В опровержение этого суждения я бы привел замечание Кольриджа, что воля и есть сила произведения, она — доступное нам средство избежать принудительного повторения; и я бы добавил, что не нужно извращать искусство, поскольку поэтическое воображение пост-Просвещения уже довольно-таки сильно извращено вечной битвой с влиянием. Фрай формулирует идеал; Кольридж знает, что мы должны делать, как он выражается, «клинамен от идеала». Как я теперь сознаю, Кольридж в «Помощнике для размышления» ввел критическое понятие, названное им «lеnе clinamen, вежливый поклон», которое я по ошибке считал своим изобретением. Критики тоже одарены прискорбной забывчивостью.

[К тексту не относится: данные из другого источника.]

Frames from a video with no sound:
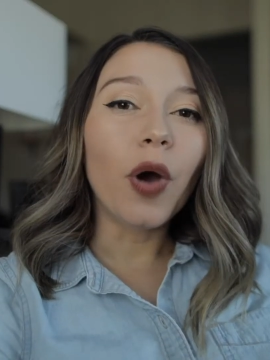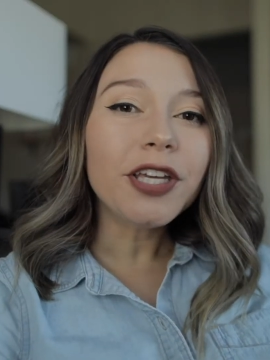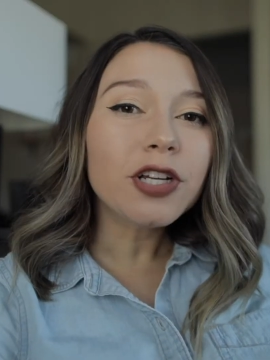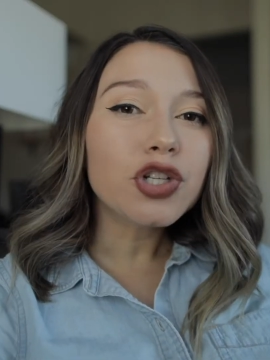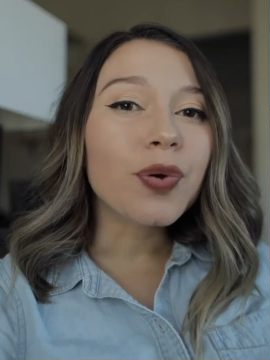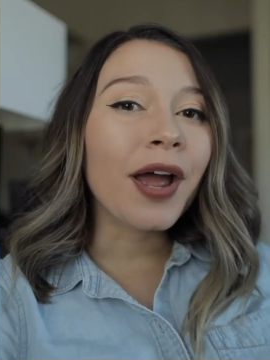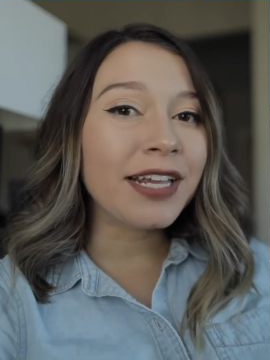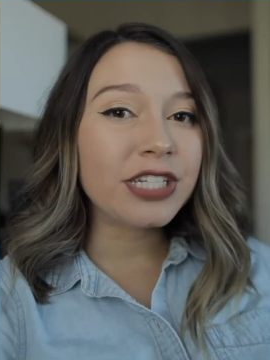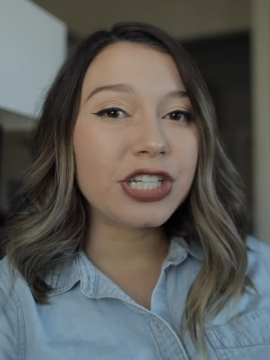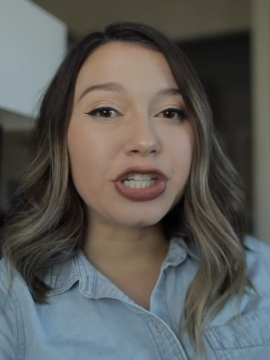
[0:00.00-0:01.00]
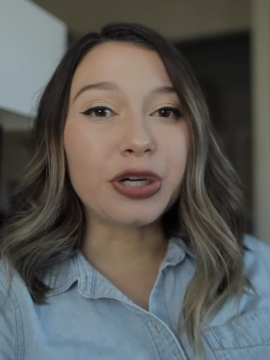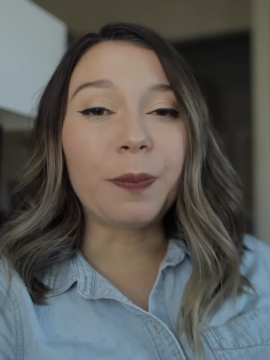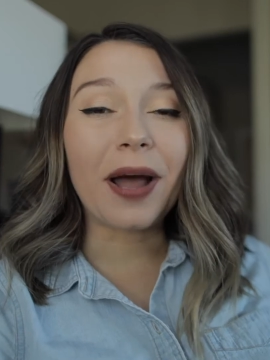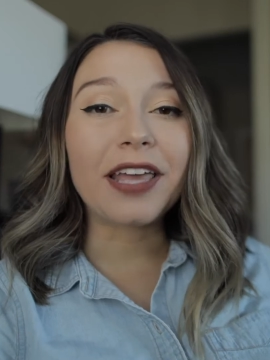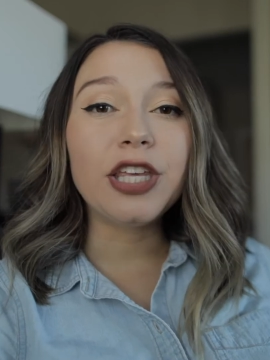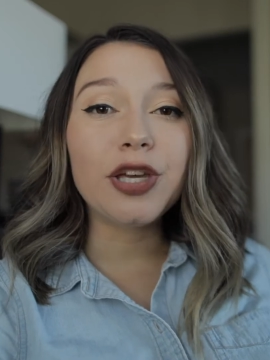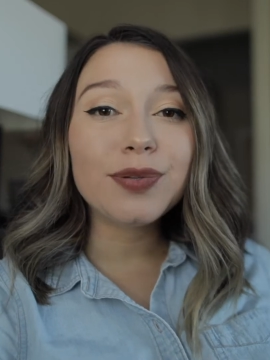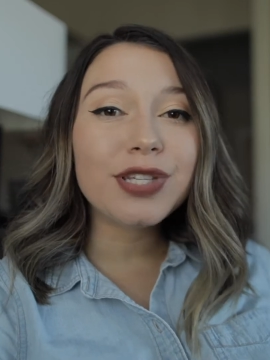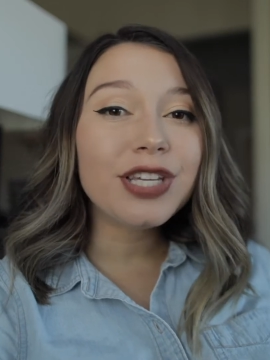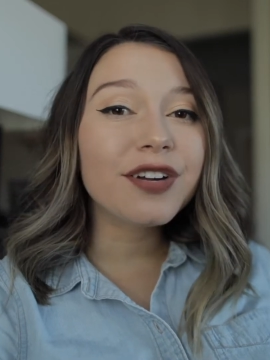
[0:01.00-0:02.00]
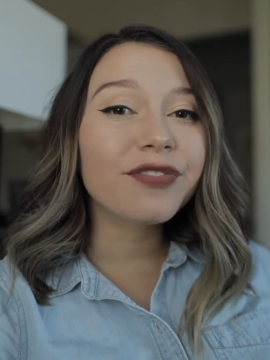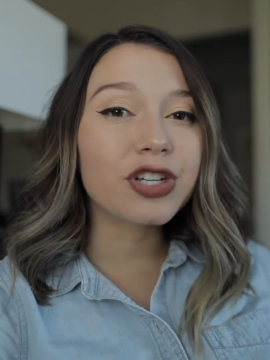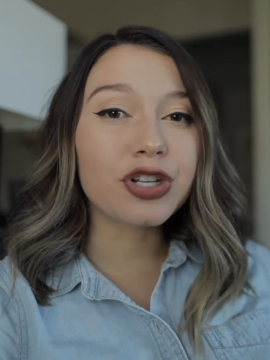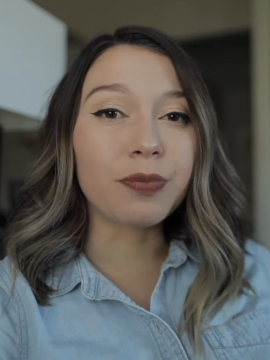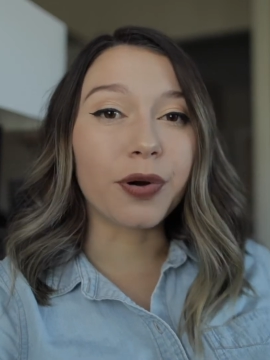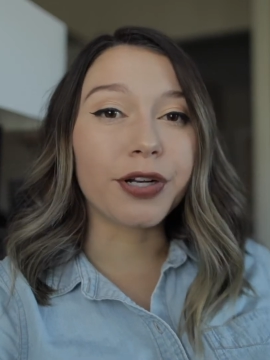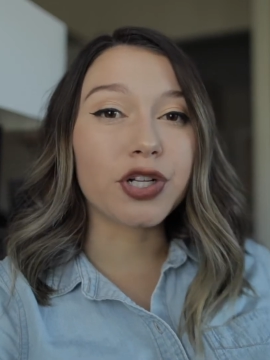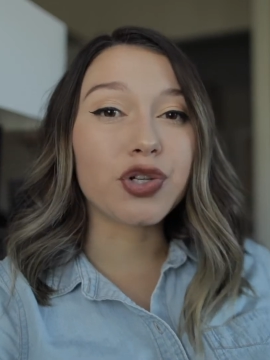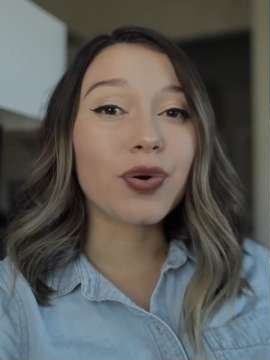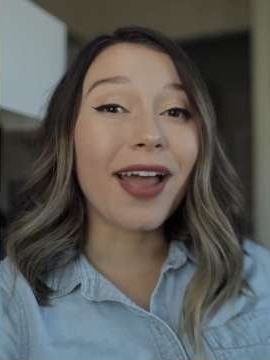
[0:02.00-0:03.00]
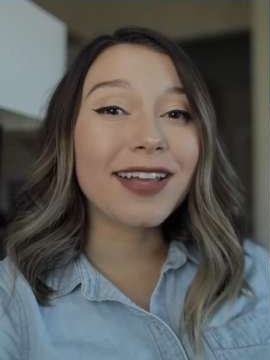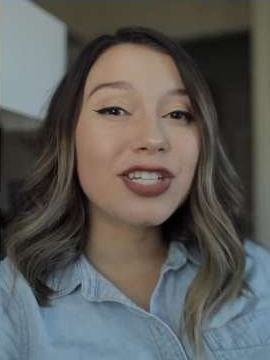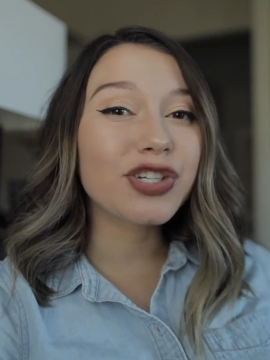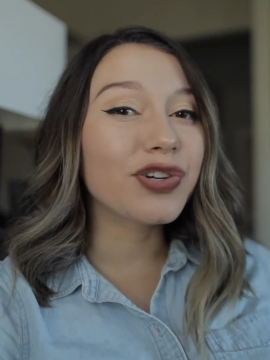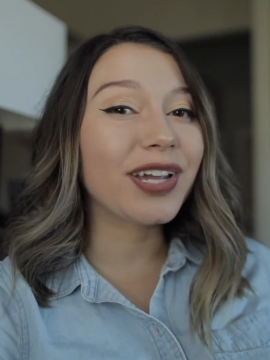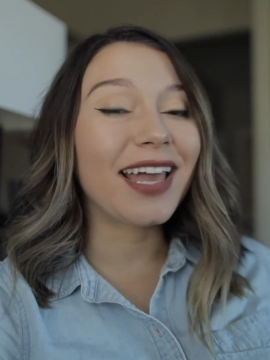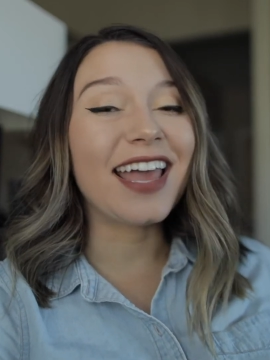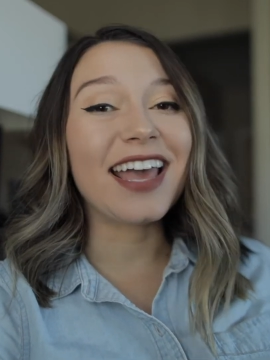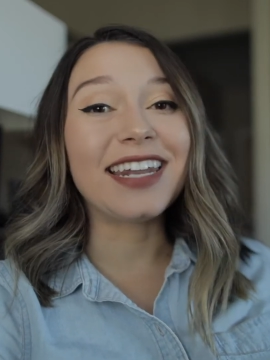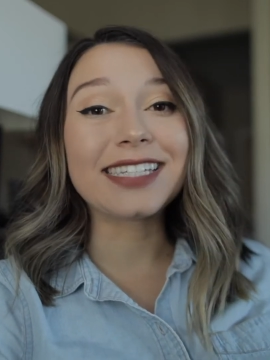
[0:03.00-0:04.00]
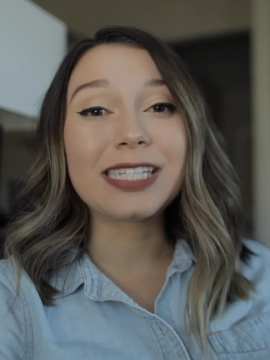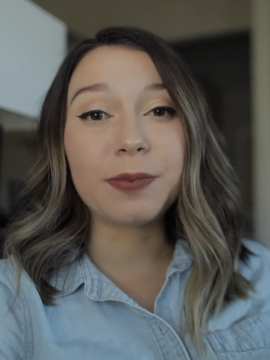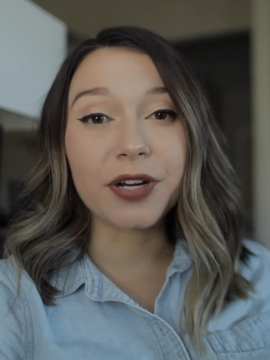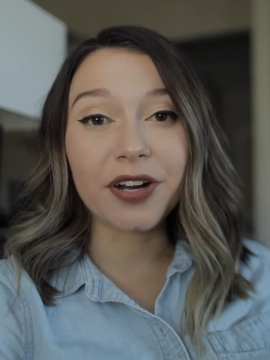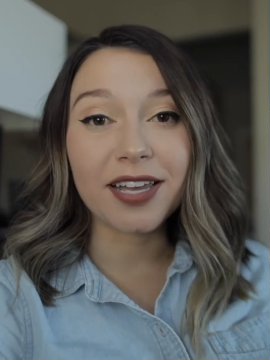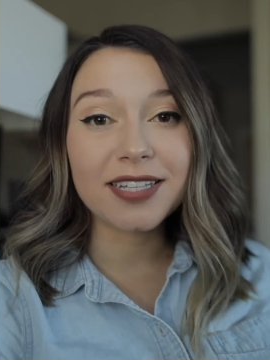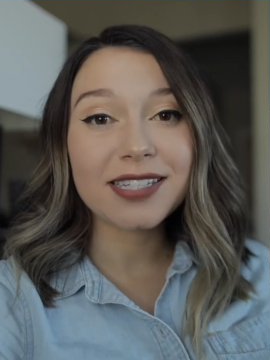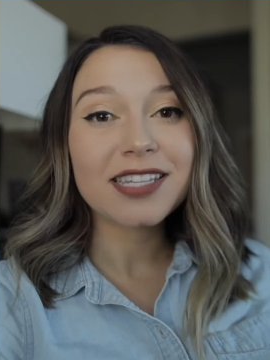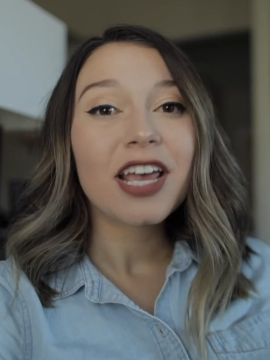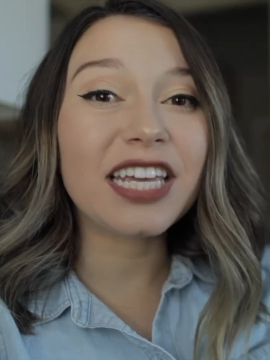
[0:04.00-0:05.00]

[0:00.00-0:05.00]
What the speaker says: what you're trying to do by using your vision board, you're trying to create an experience.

Эммонс предложил рассматривать страх влияния как «часть большего предмета, иерархии», предмета, центром которого, как он считает, для поэтов и критиков становятся процессы формирования канона, в конце концов представляющего собой общественный отбор текстов для воспроизведения и изучения. Формирование канона не произвольный процесс, и он не может социально и политически регулироваться долее одного-двух поколений, даже в случае самой напряженной литературной политики. Поэты живут унаследованной ими силой; их сила проявляется в их влиянии на других сильных поэтов, и влияние, распространяющееся более чем на два поколения сильных поэтов, становится частью традиции, даже самой традицией. Стихотворения выживают, когда порождают живые стихотворения, пусть даже неприятием, негодованием, неверным истолкованием; стихотворения становятся бессмертными, когда их последователи, в свою очередь, рождают жизненно важные стихотворения. От сильных исходит сила, пусть и не сладостная, и когда сила достаточно долго навязывает себя, мы привыкаем звать ее традицией, нравится она нам или нет.
Эммонс и Эшбери, хотя борьба за выживание неизбежно становится все более трудной, — это вероятные кандидаты на выживание, так же как и поздний Уоррен. Из последних произведений Эммонса я выбрал посвящение к большой поэме «Сфера: форма движения»:
Я взошел на вершину и на всех ветрах я стоял там:
В замешательстве ветер несся то в том
Направлении, то в этом,
и речь его была непонятна, и я говорить с ним не мог:
и все же сказал я как будто чужому в себе
не говорю я с ветром теперь:
ибо так далеко унесенный природой, природой
я высказан,
и ничто не покажет мне образ мой здесь:
при слове «дерево» покажут мне дерево,
при слове «скала» мне покажут скалу,
для ручья, для облака, для звезды
у этого места есть твердый смысл и ответ на слово,
но где здесь образ для слова «стремленье»,
и вот я прикасался к скале, к ее странной вершине:
я ковырял кору карликов-елей:
я вглядывался в пространство и в солнце
и ничто не казалось ответом на слово «стремленье»:
прощай, я сказал, природа, такая великая и
скрытная, твои языки вполне уместны внутри их
стихии
и раз ты меня пленила, то ты же меня отвергла: чужой я
здесь, как пришелец, только ступивший на землю:
итак, я вернулся назад и, грязи набрав,
своими руками я вылепил образ слова «стремленье»:
я взял свой образ с собой на вершину: сначала
его я поставил здесь, на вершине скалы, но не шел он
к ней: я его поставил тогда среди елей чуть в отдаленьи,
но он ни к чему был и там:
и вот я вернулся в город, построил там дом, чтоб поставить
в нем образ,
и люди пришли в мой дом и сказали,
что это образ «стремленья»,
и ничто теперь больше не будет таким, как прежде.
В главе 5 я упоминал различные поэтические структуры, по-разному применяющие принцип риторической подстановки и потому отступающие от модели стихотворения-кризиса, в том числе разновидность стихотворения, что открывается Возвышенной гиперболой, уничтожающей себя метонимией, а затем проходит сквозь оппозицию металепсиса и метафоры и заканчивается колебанием между синекдохой и иронией. В каждом случае представление отменяется ограничением, и здесь этот образец использует Эммонс. Последняя строка, невзирая на ее глубочайшие импульсы, — это ирония, или формирование реакции, провозглашающая отсутствие, но в действительности признающая продолжающееся присутствие необходимости, а именно необходимости в природных языках, которая привлекла Эммонса к поэзии. Его прощание с природой родственно «Прощанию с Флоридой» Стивенса, ибо когда бы Стивенс ни говорил «ненавистный», он подразумевает «любимый», и когда бы Эммонс ни говорил «прощай», он подразумевает «здравствуй».